Por que “não fica bem”?
Por causa de toda a história do racismo e da escravatura, obviamente. É um legado muitíssimo forte. Como o racismo é verificado predominantemente na base do fenótipo e da cor da pele, os cabo-verdianos, pelo menos a grande maioria da população, sob o ponto de vista fenotípico, é africana. Seria como que fazer uma negação da sua identidade racial, então é uma situação extremamente complexa e não se discute muito a questão racial e fenotípica em Cabo Verde.
Existe essa questão racial em Cabo Verde, onde há peles de várias tonalidades?
Sim, mas desde há bastante já tempo que se começou a estabelecer nos debates em torno das questões raciais a visão americana, em que, independentemente da tonalidade da pele, o que tem qualquer tipo de informação genética africana é “black”. Eles admitem a existência de mixed races, mas as misturas raciais contêm sempre, predominantemente, o factor genético negro.
Essa importação da “one-drop rule” americana faz sentido numa sociedade e cultura como a Cabo-verdiana?
É uma importação, mas não é muito recente. Vem desde a época da negritude. Foi muito mais absorvida em Santiago do que foi em São Vicente, por exemplo. A população de algumas ilhas, como São Vicente, até poderá ter uma tonalidade mais clara, mas há uma predominância de pele escura em Cabo Verde e portanto, de forma automática, é identificada como raça negra, é um povo negro.
E há racismo em Cabo Verde?
Não se pode falar da ausência de racismo em Cabo Verde.
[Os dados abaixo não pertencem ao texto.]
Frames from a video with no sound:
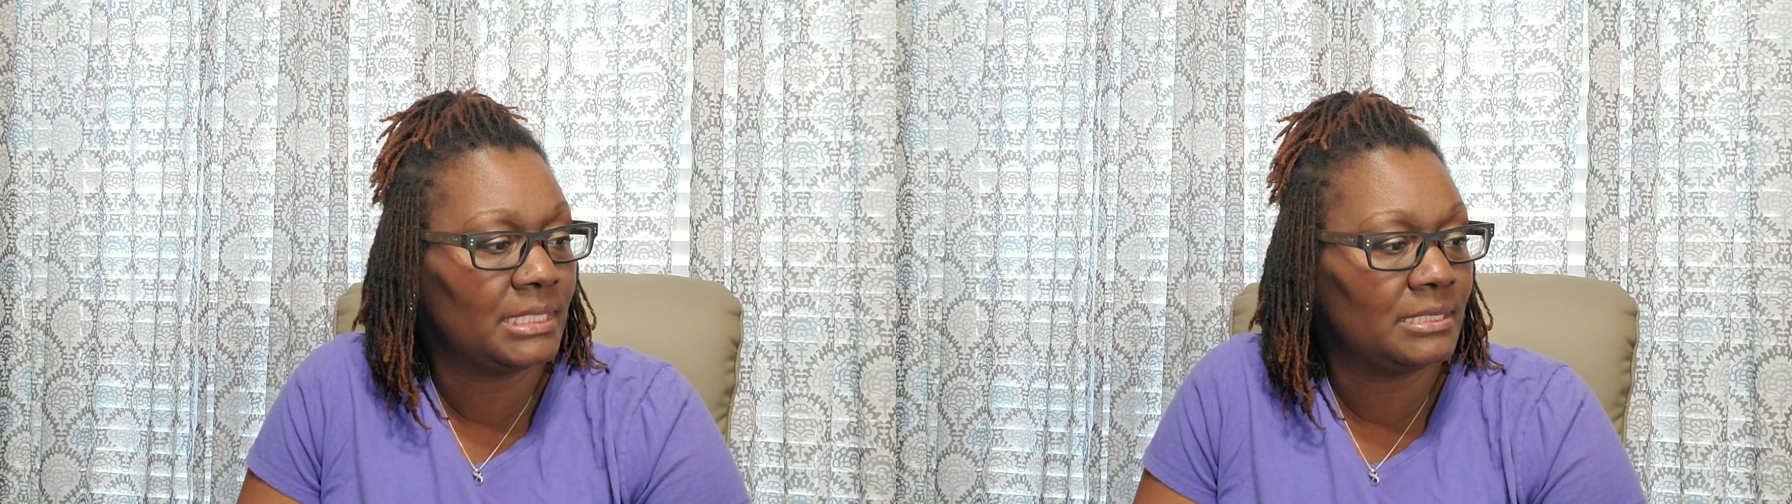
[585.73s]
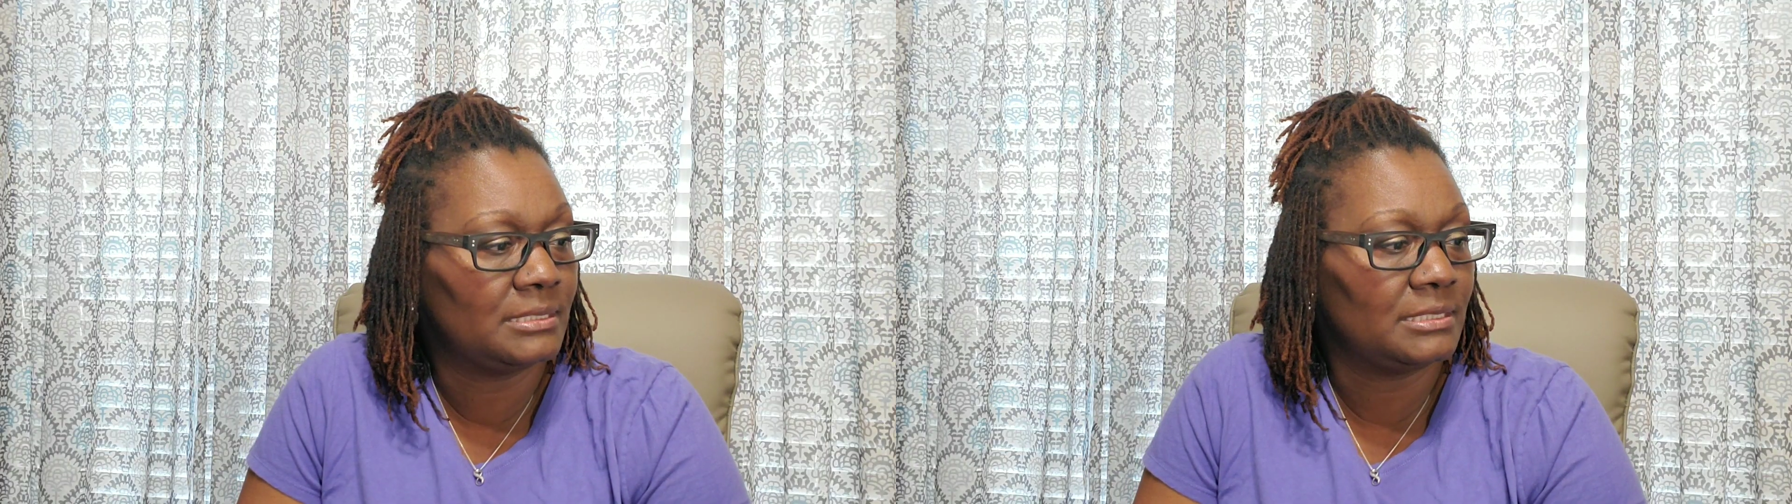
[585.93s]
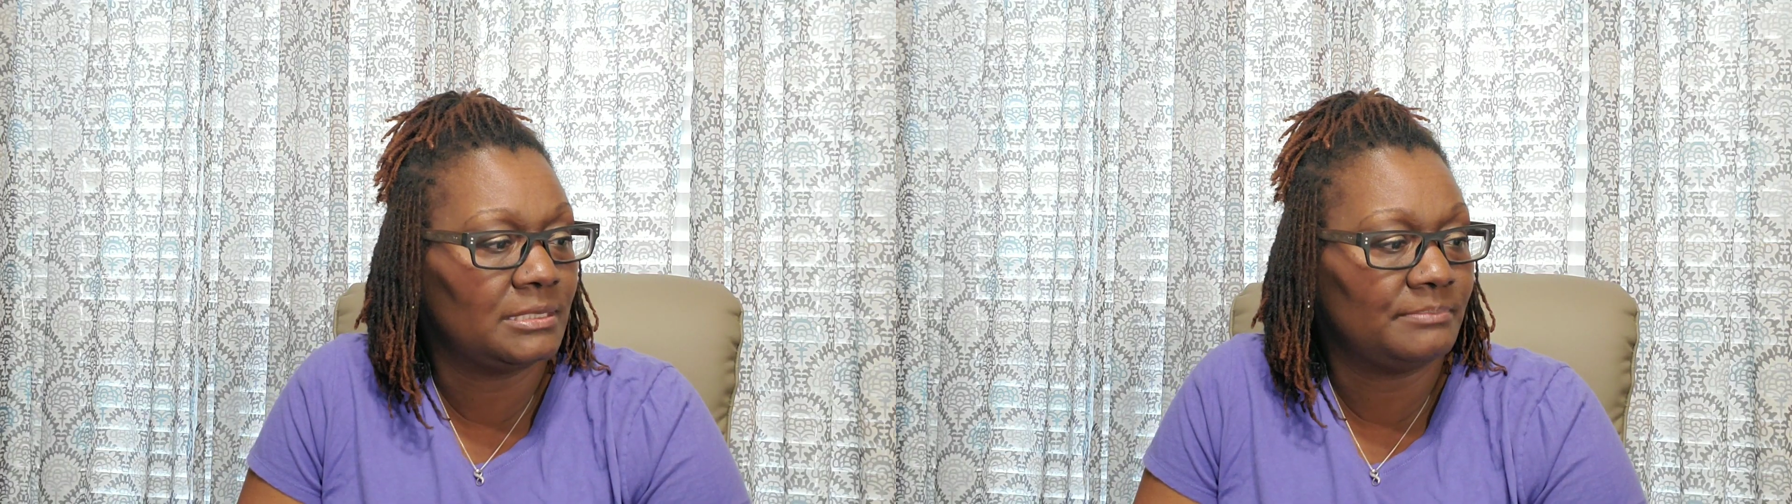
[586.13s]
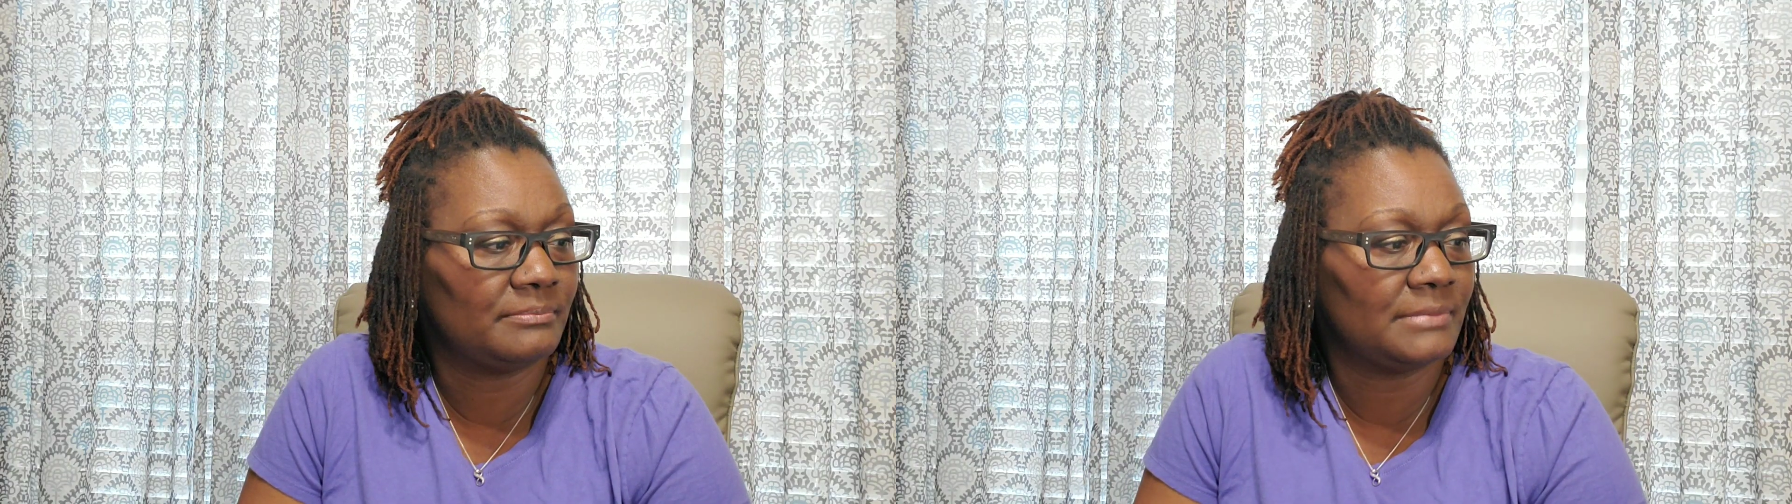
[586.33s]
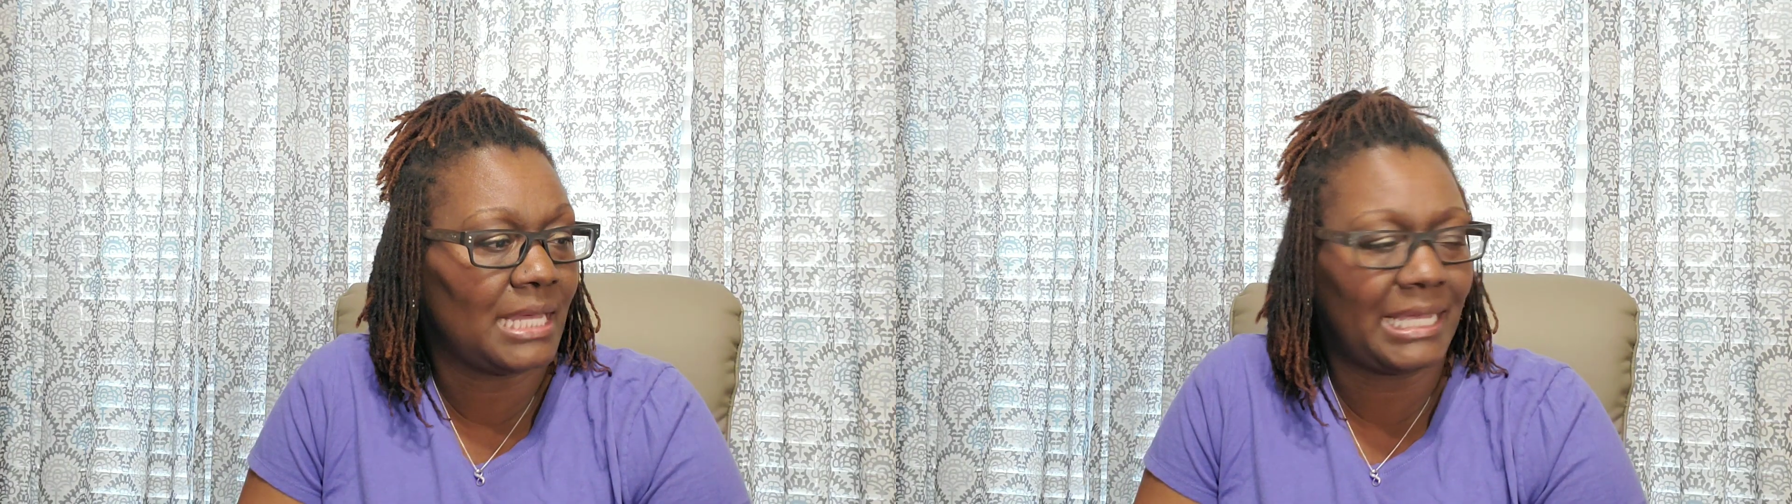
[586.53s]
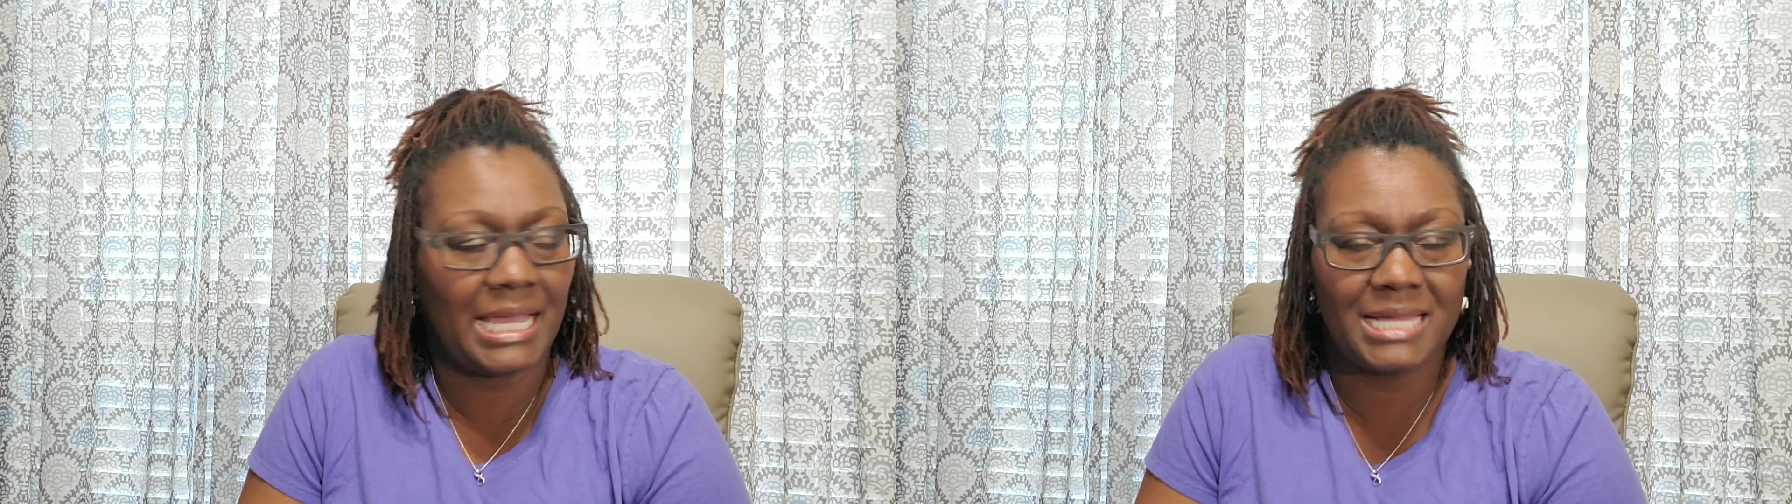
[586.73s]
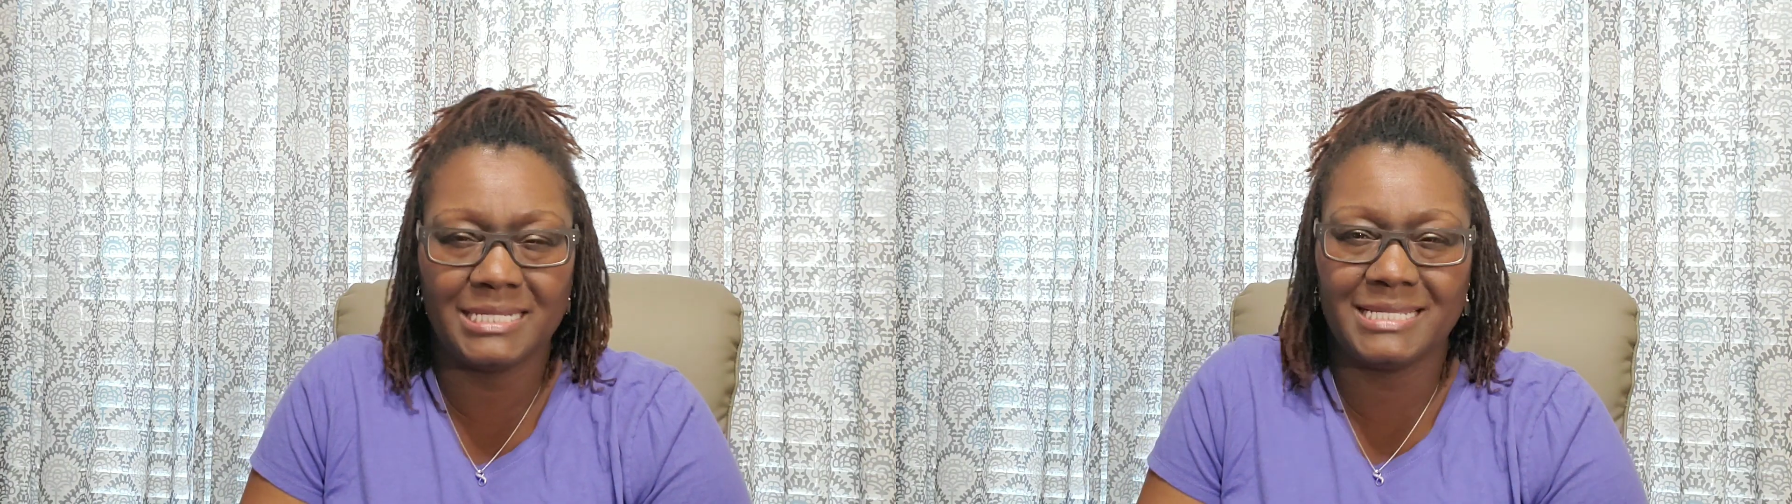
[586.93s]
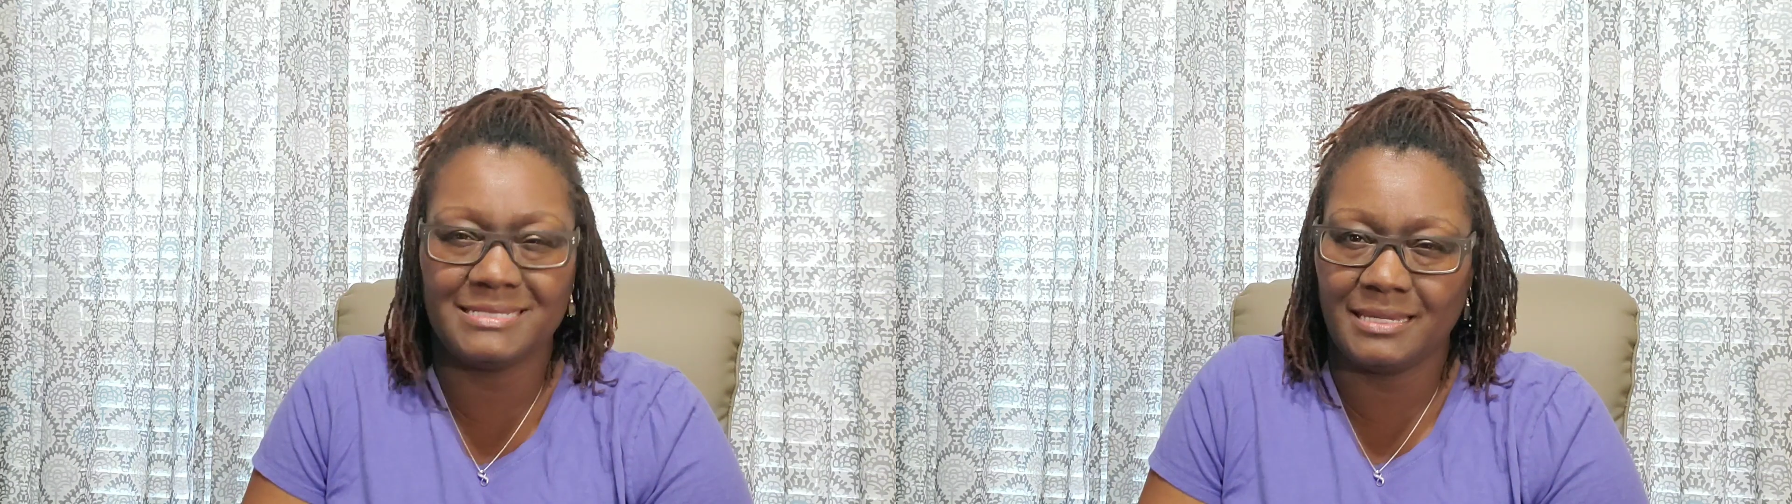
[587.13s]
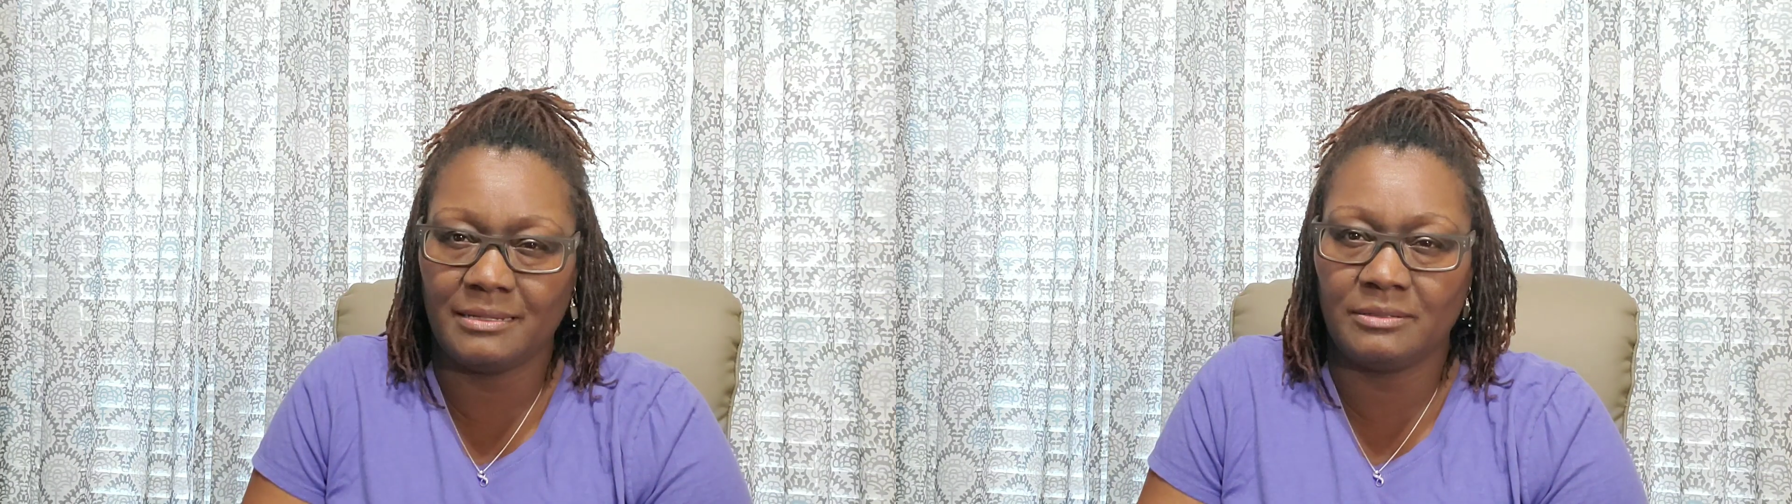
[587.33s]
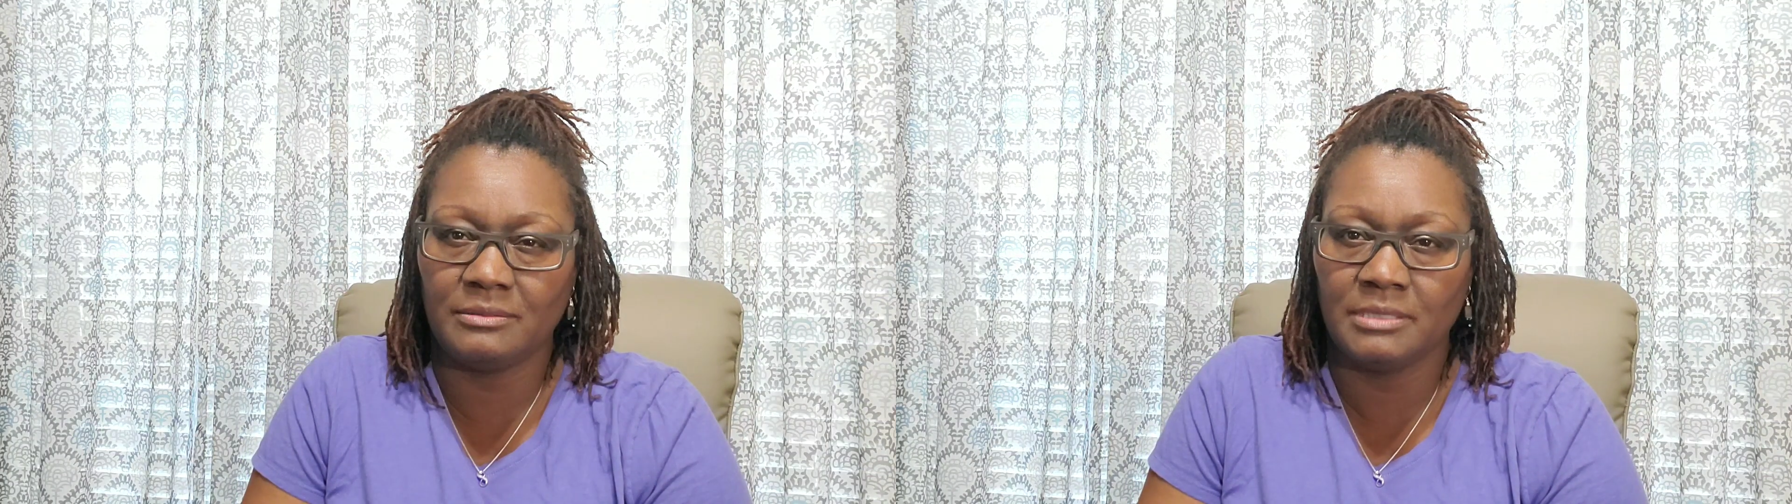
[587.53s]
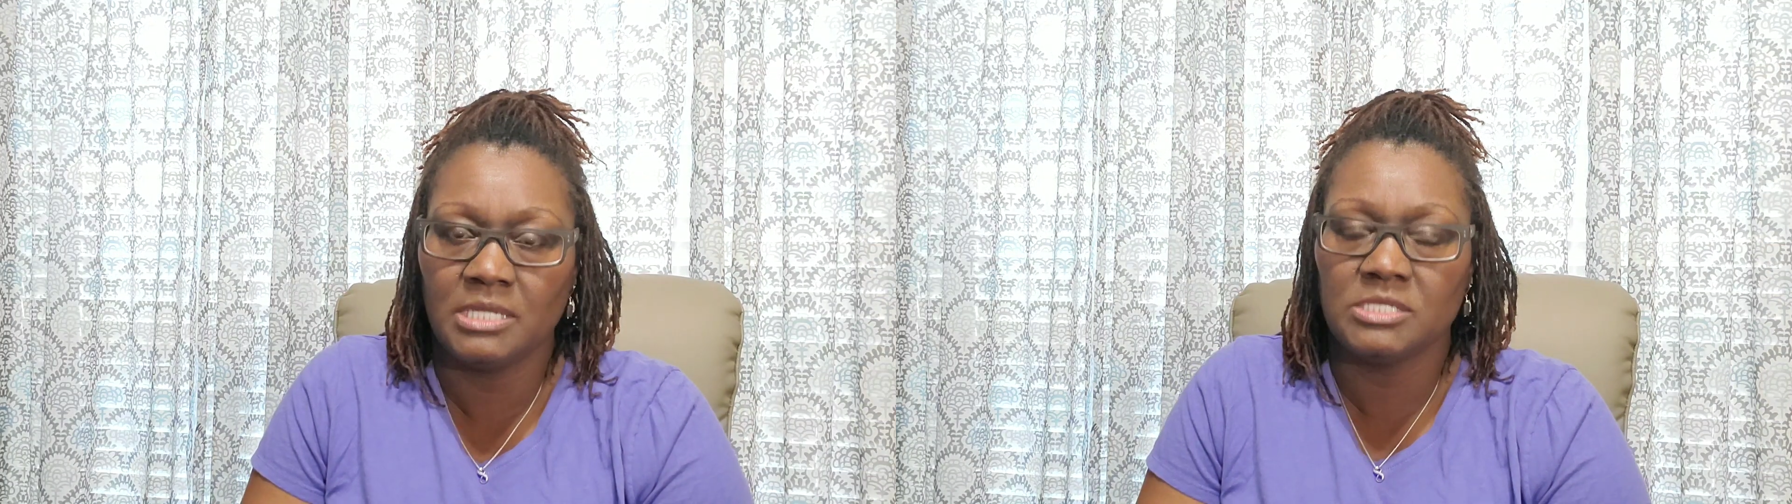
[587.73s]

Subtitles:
I kind of can tell.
Desde os primórdios da sua história a questão racial esteve sempre presente. Não é, no entanto, uma questão que esteja muito extremada porque as teorias raciais não se implementaram em Cabo Verde, pelo seu tipo de colonização, pelo tipo de fragilidades inclusivamente ambientais, pela sua sociedade. Houve uma necessidade de as duas partes, o colonizador e o africano, se envolverem e de uma proximidade física e moral muito grande. É consequência disso essa falta de extremismo na questão racial, mas não quer dizer que não exista. Há uma consciência racial que se nota muito mais em Santiago, porque o contraste fenotípico é muito maior, mas em São Vicente também a há. As pessoas têm pudor em falar disso abertamente. Criou-se toda uma metalinguagem em torno da questão racial que diluiu, digamos assim, a intensidade do debate. Expressões como cabelo bedjo, cabelo cuscus, que as pessoas ainda usam, principalmente os mais velhos. Todas essas questões continuam latentes. Mas, isso não quer dizer que haja conflito racial. Acho que não há conflito racial, mas há, pelo menos latente, esta ideia de que a diferenciação racial conta e, se não há hoje, houve, em determinada altura, um favorecimento da pele mais clara.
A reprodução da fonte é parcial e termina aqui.